The assessment information is too voluminous to detail here but are generally complimentary. I regularly post them on the web to let incoming students know what to expect (for example, see http://www.virtualschool.edu/98a). The most consistent negative feedback is that the workload is too much for a 3-credit course, while usually adding that the effort was worth while. I use the weekly and semester-end feedback forms to guide each semester's enhancements.

My primary external assessment was winning the Paul Allen Foundation's $25,000 prize for the best distance learning course. I've invested part of this into better computers and in a graphic make over for the site. Pedagogical initiatives such as perfection-based grading and market-based peer assessment have been widely commented on in educational conferences and the internet.

Explain your role as an advisor and/or director of student projects or theses. Explore different "out of class" ways in which you see yourself making important teaching contributions.

My role tends to be as a guide and coach, not as director. This is best typified by the semester projects which are specifically designed to empower students as active change agents (e.g. "make the world a better place") instead of as passive vessels (e.g. complainers).

Using coordination technology to education is entirely original and unique. Most web-based education provides exploration-style interfaces; typically a syllabus, web-based readings, and a chat or discussion tool. I tried this early in this course and discovered that busy students do not have the time for unstructured exploration and reading what other students have to say about a topic. This led to the far more structured approach that I use now. The coordination technology simply compares what each student has accomplished with the course agenda and presents only they must do next to succeed.

On the pedagogical side, perfection-based grading and market-based peer assessment also seem to be original and unique, at least within academia.

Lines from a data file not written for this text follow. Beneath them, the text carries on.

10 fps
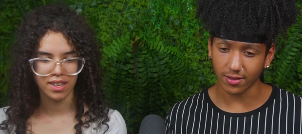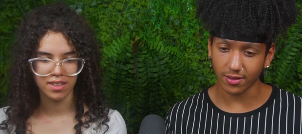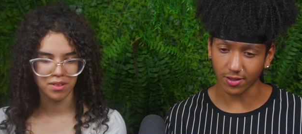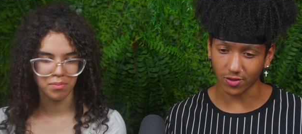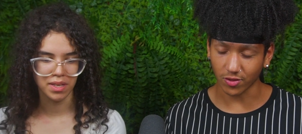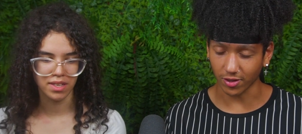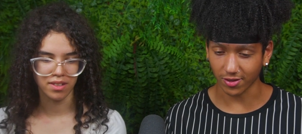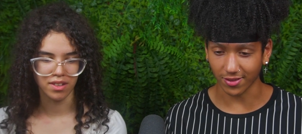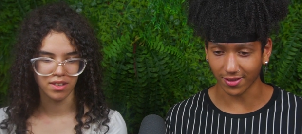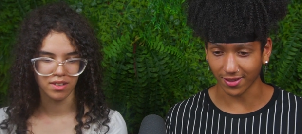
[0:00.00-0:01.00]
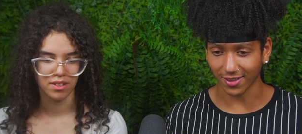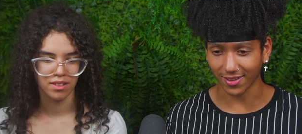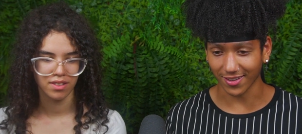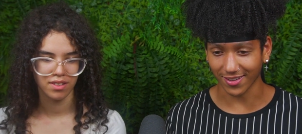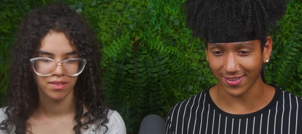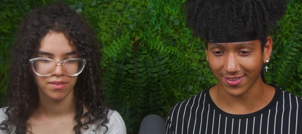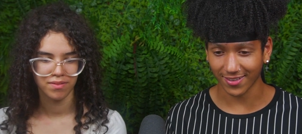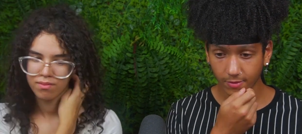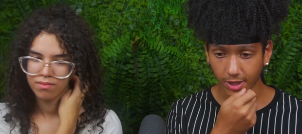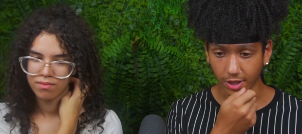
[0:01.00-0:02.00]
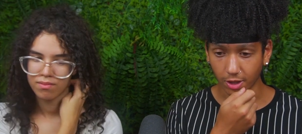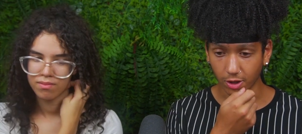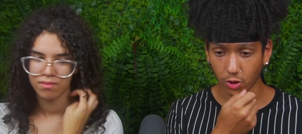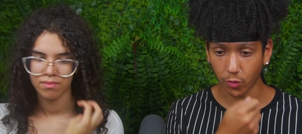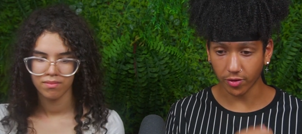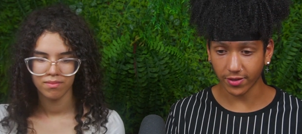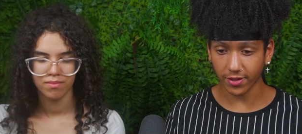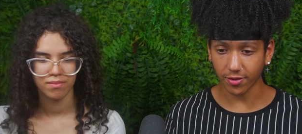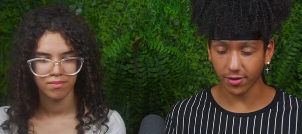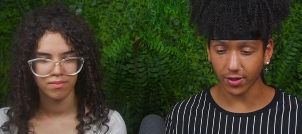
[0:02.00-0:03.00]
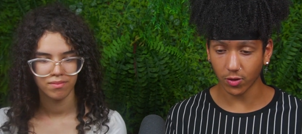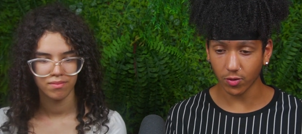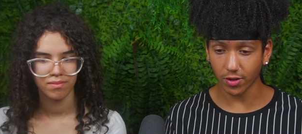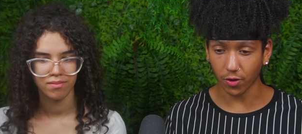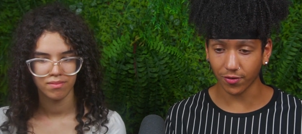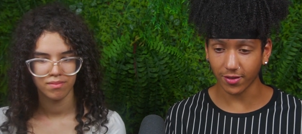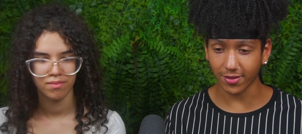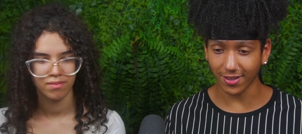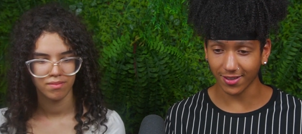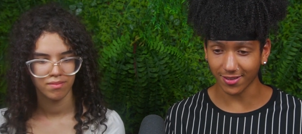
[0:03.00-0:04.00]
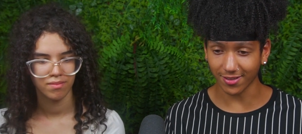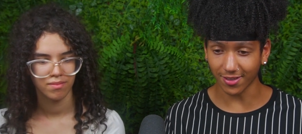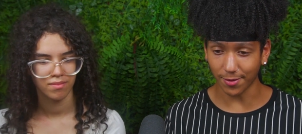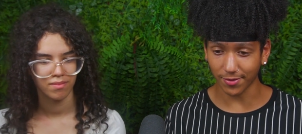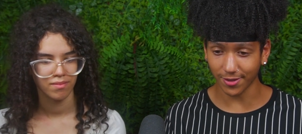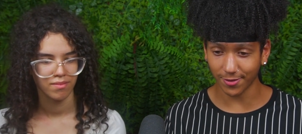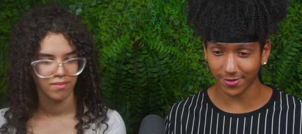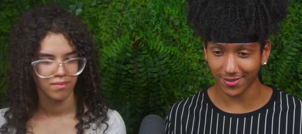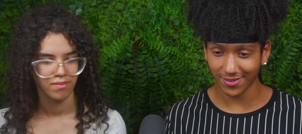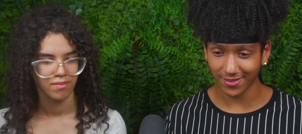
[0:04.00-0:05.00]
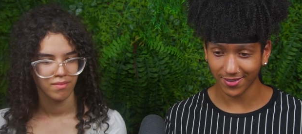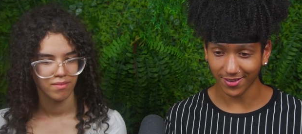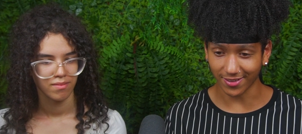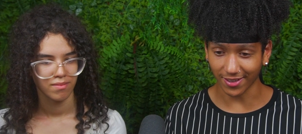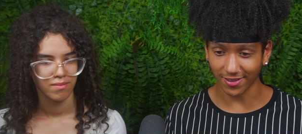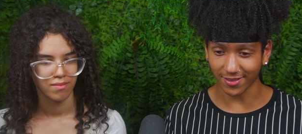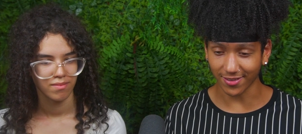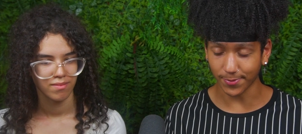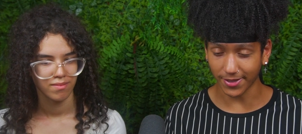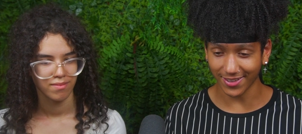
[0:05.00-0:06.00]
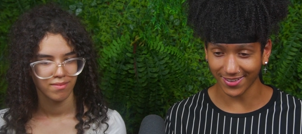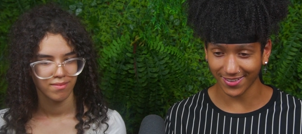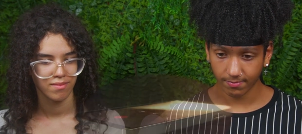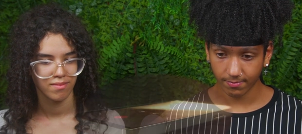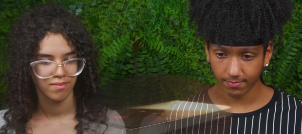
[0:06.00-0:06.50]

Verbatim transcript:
Speaker 1: it, construction thing, yeah. Can a lower tiered guild overtake the top guild and take the spot?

Finally, the interdisciplinary emphasis of this course seems to be completely original. This is based on my personal conviction that the ongoing disputes between "academic rigor" versus "relevance to industry" factions are fundamentally misguided and wrong. I've tried to show that both training and education can be delivered in a single course without diminishing either. For example, most students sign up expecting a course in html coding tricks. But they soon discover that the course spends as much time on philosophy (what is quality?) and on interpersonal relationships (group dynamics). Based on student feedback, this seems to be a winning formula that I'd love to see more widely adopted, both within academia and within industry.

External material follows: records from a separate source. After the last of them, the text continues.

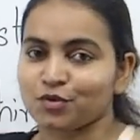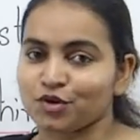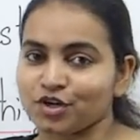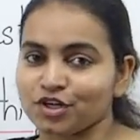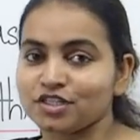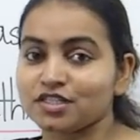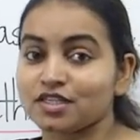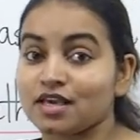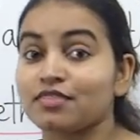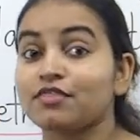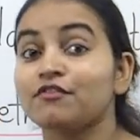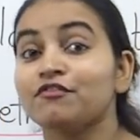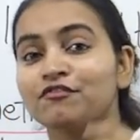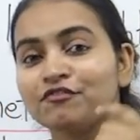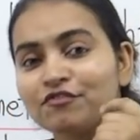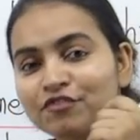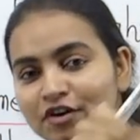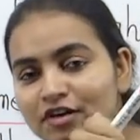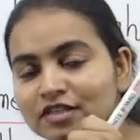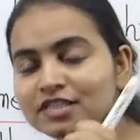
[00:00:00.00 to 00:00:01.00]
word, the
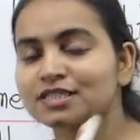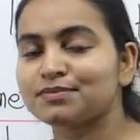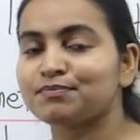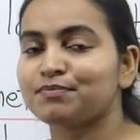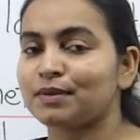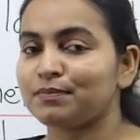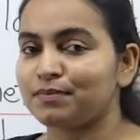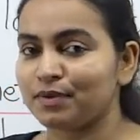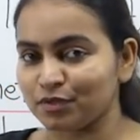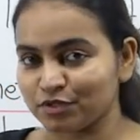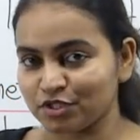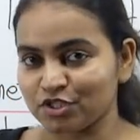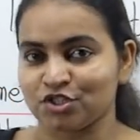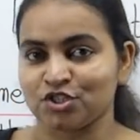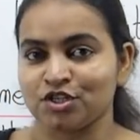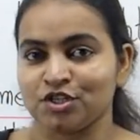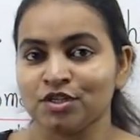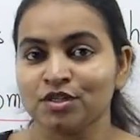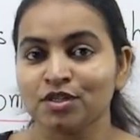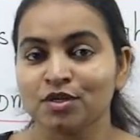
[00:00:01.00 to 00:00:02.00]
first
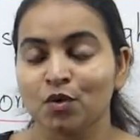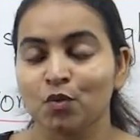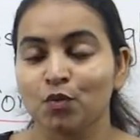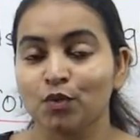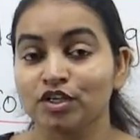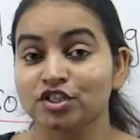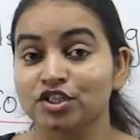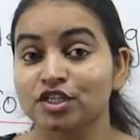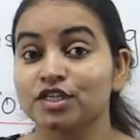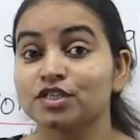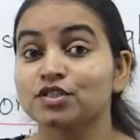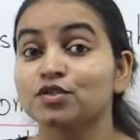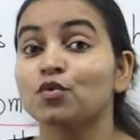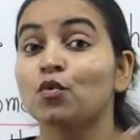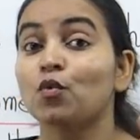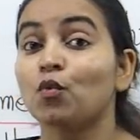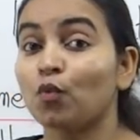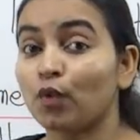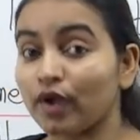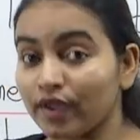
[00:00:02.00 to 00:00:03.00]
preposition, which is
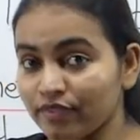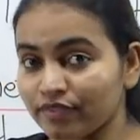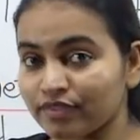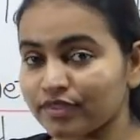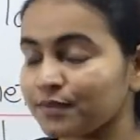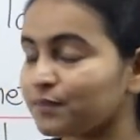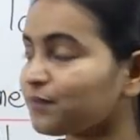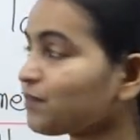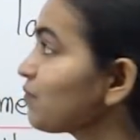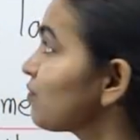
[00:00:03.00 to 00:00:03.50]
with.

Describe a situation that can exemplify your greatest challenge as a teacher.

My greatest challenge isn't students at all. It is the resistance this approach has triggered among GMU faculty and administration. I've never understood why an approach that is so successful with students hasn't received more encouragement and support at GMU. The result is that I've resigned from GMU in order to develop this approach within industry, with students who were inspired by this approach.

There have also been challenges with occasional students. These tend to be one or two students each semester that don't give the course enough priority and are surprised by poor grades at the end. At least one pursued her complaint through GMU's appeals process. This was unsuccessful since my assessment of her was corroborated her peer assessment information.

The area I wanted to work on next is reducing the attrition rate at the beginning of each semester. Attrition of lazy students isn't surprising because they quickly realize that this isn't an easy course. But I suspect that some is from good students who are just unfamiliar with and intimidated by computers. Losing them is unnecessary because I provide all the computer skills they'll need, and computer novices regularly outperform the experts on the portfolio peer assessments (note the skills column). But there is more I could do to make the prospect less intimidating at the beginning.